The records below must be transcribed exactly, with each picture left out.

Segment Start: Given data

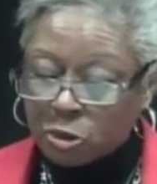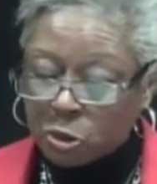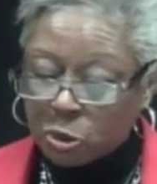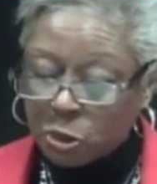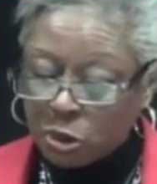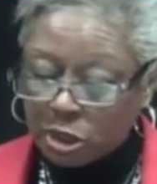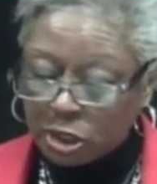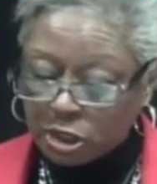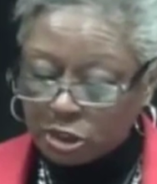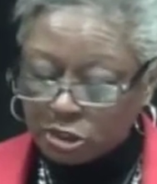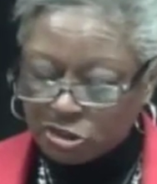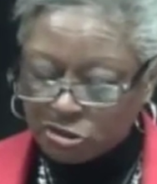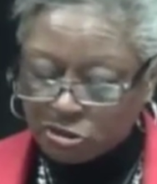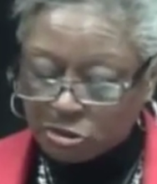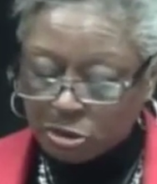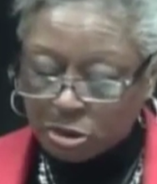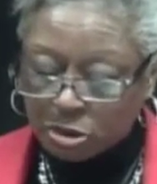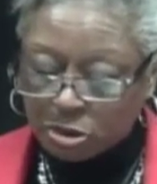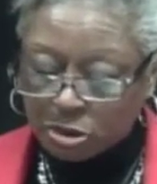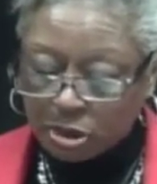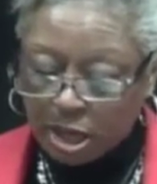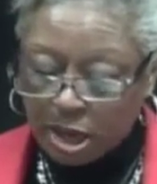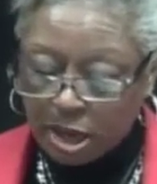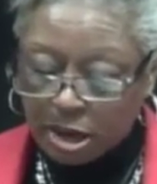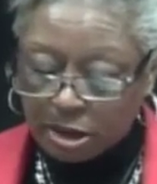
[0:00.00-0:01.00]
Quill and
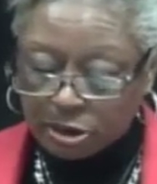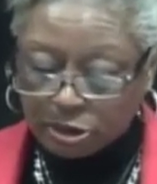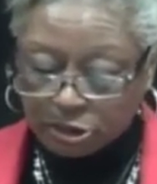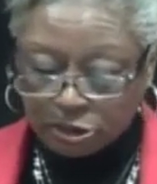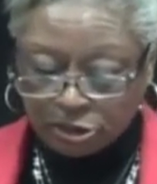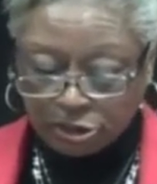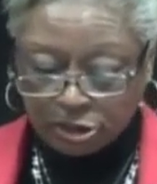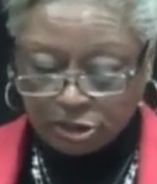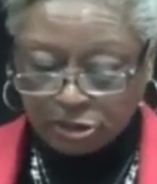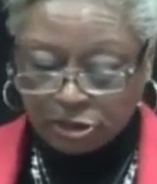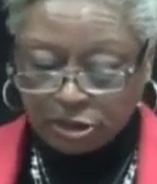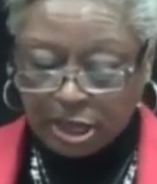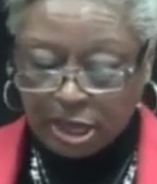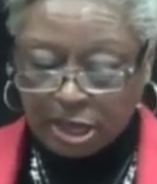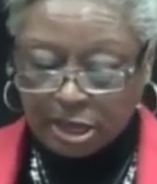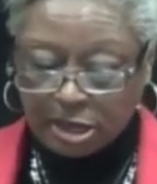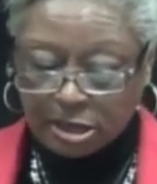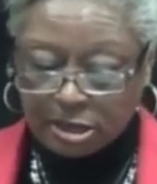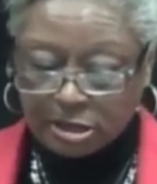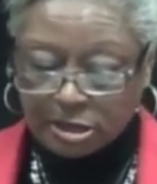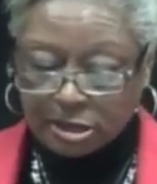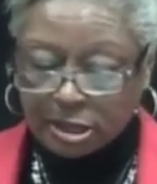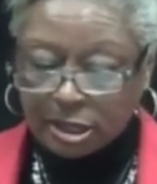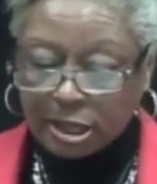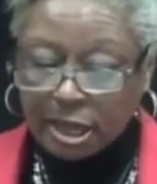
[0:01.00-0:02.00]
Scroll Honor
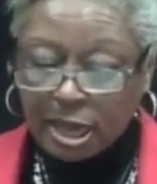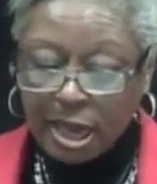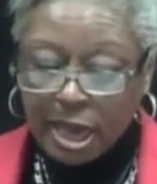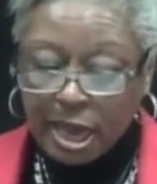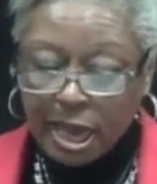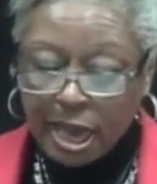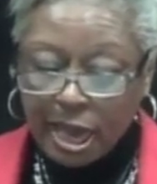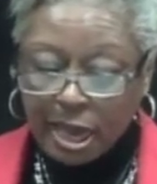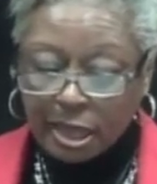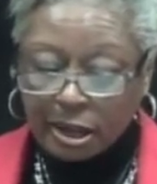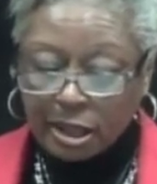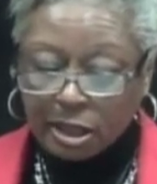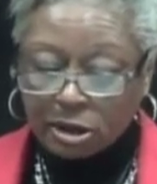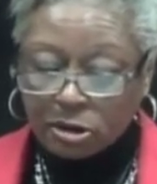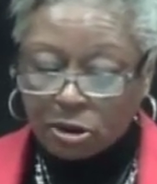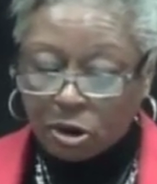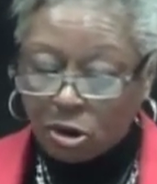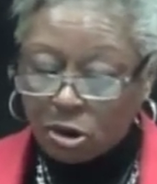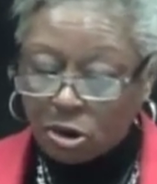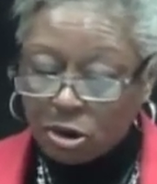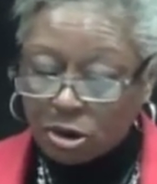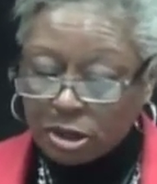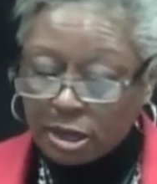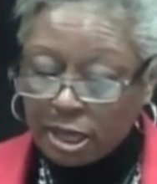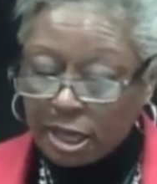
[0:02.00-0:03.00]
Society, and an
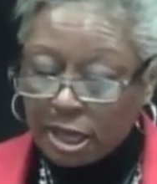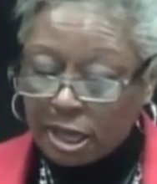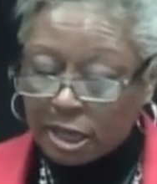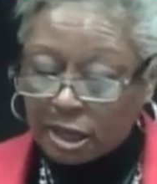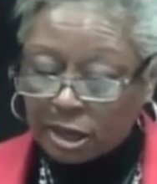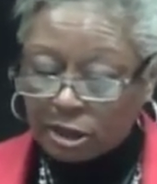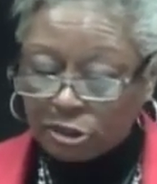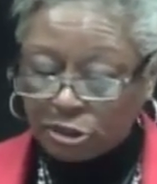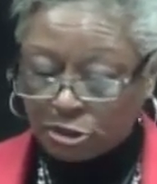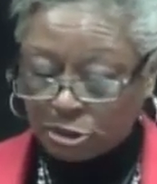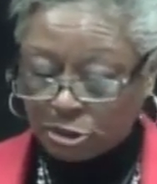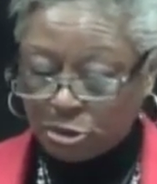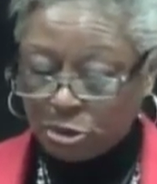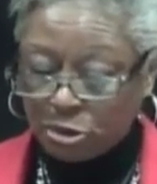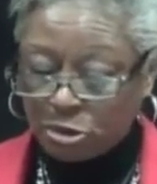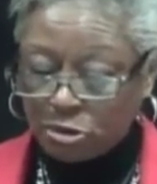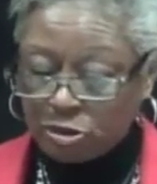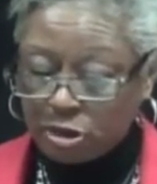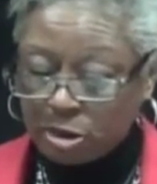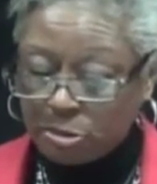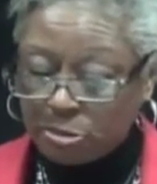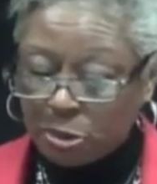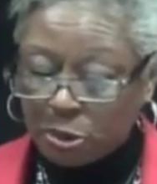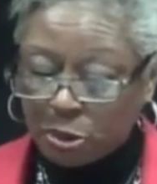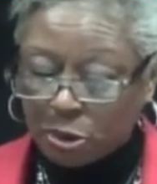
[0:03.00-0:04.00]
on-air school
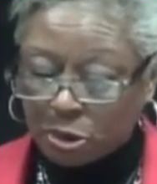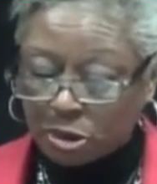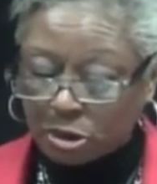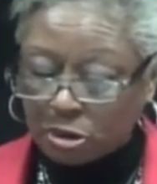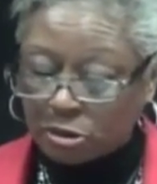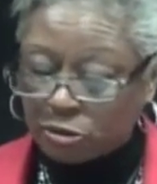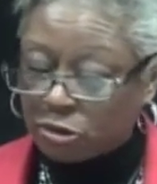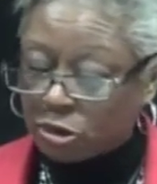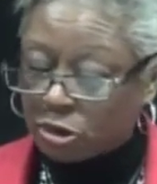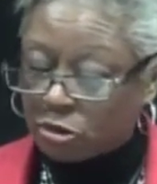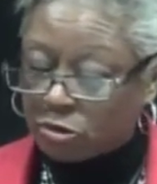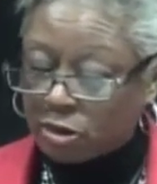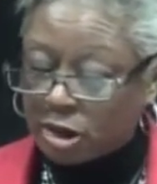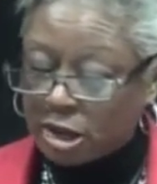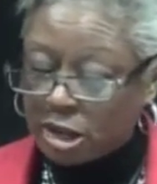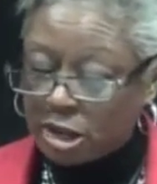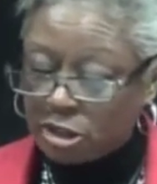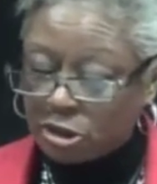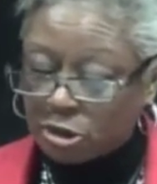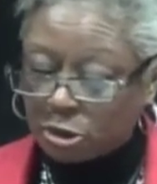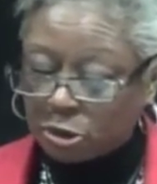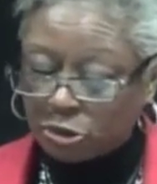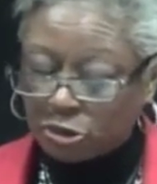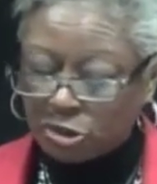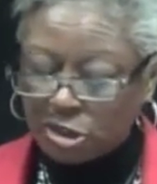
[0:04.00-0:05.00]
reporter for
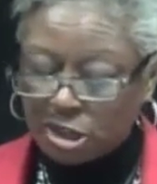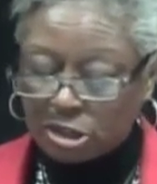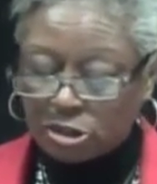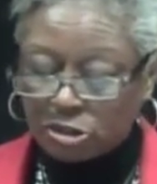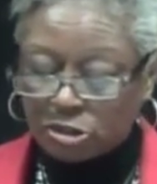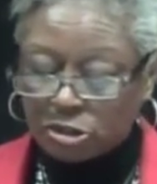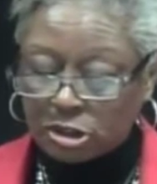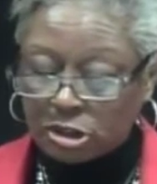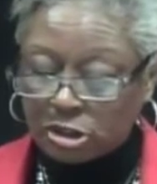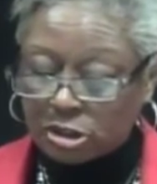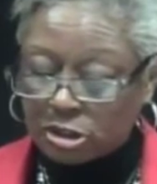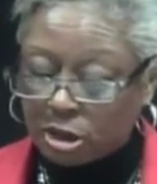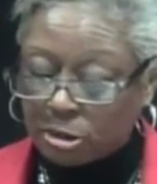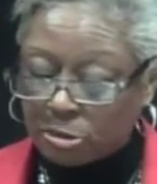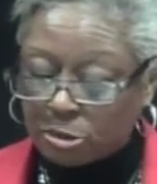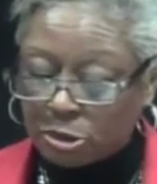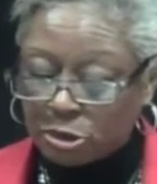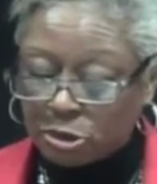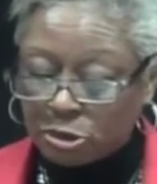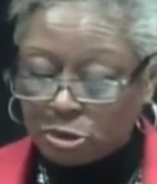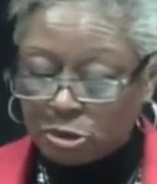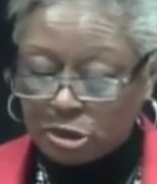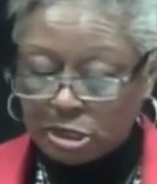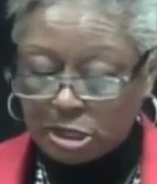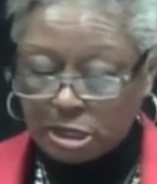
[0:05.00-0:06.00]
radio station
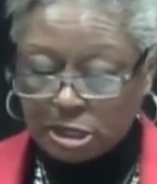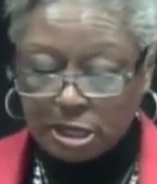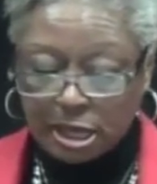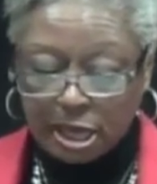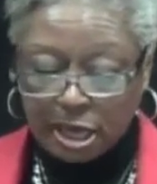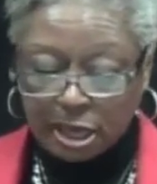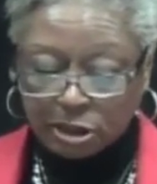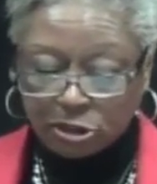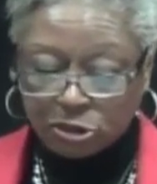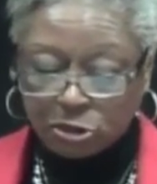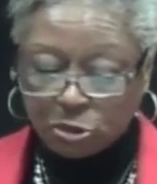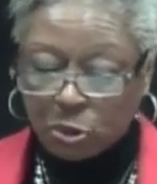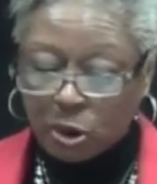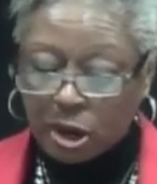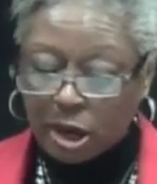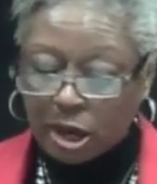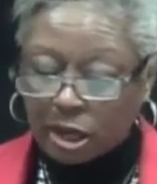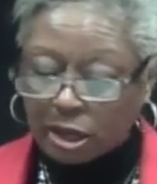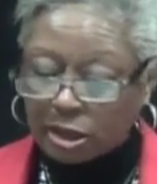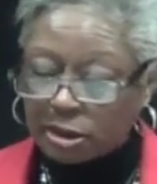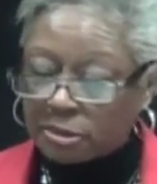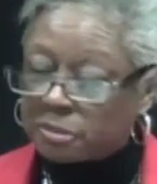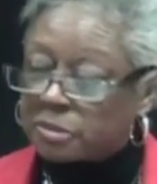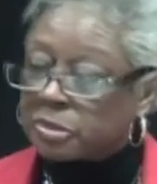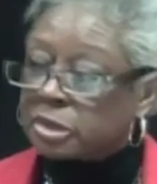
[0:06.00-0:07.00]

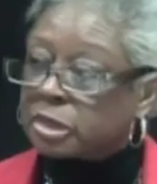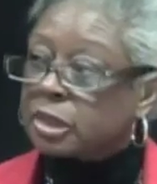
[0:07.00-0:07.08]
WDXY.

Segment End: Given data

Exercise answer>
[0:00.00-0:01.00]
Quill and
[0:01.00-0:02.00]
Scroll Honor
[0:02.00-0:03.00]
Society, and an
[0:03.00-0:04.00]
on-air school
[0:04.00-0:05.00]
reporter for
[0:05.00-0:06.00]
radio station
[0:06.00-0:07.00]

[0:07.00-0:07.08]
WDXY.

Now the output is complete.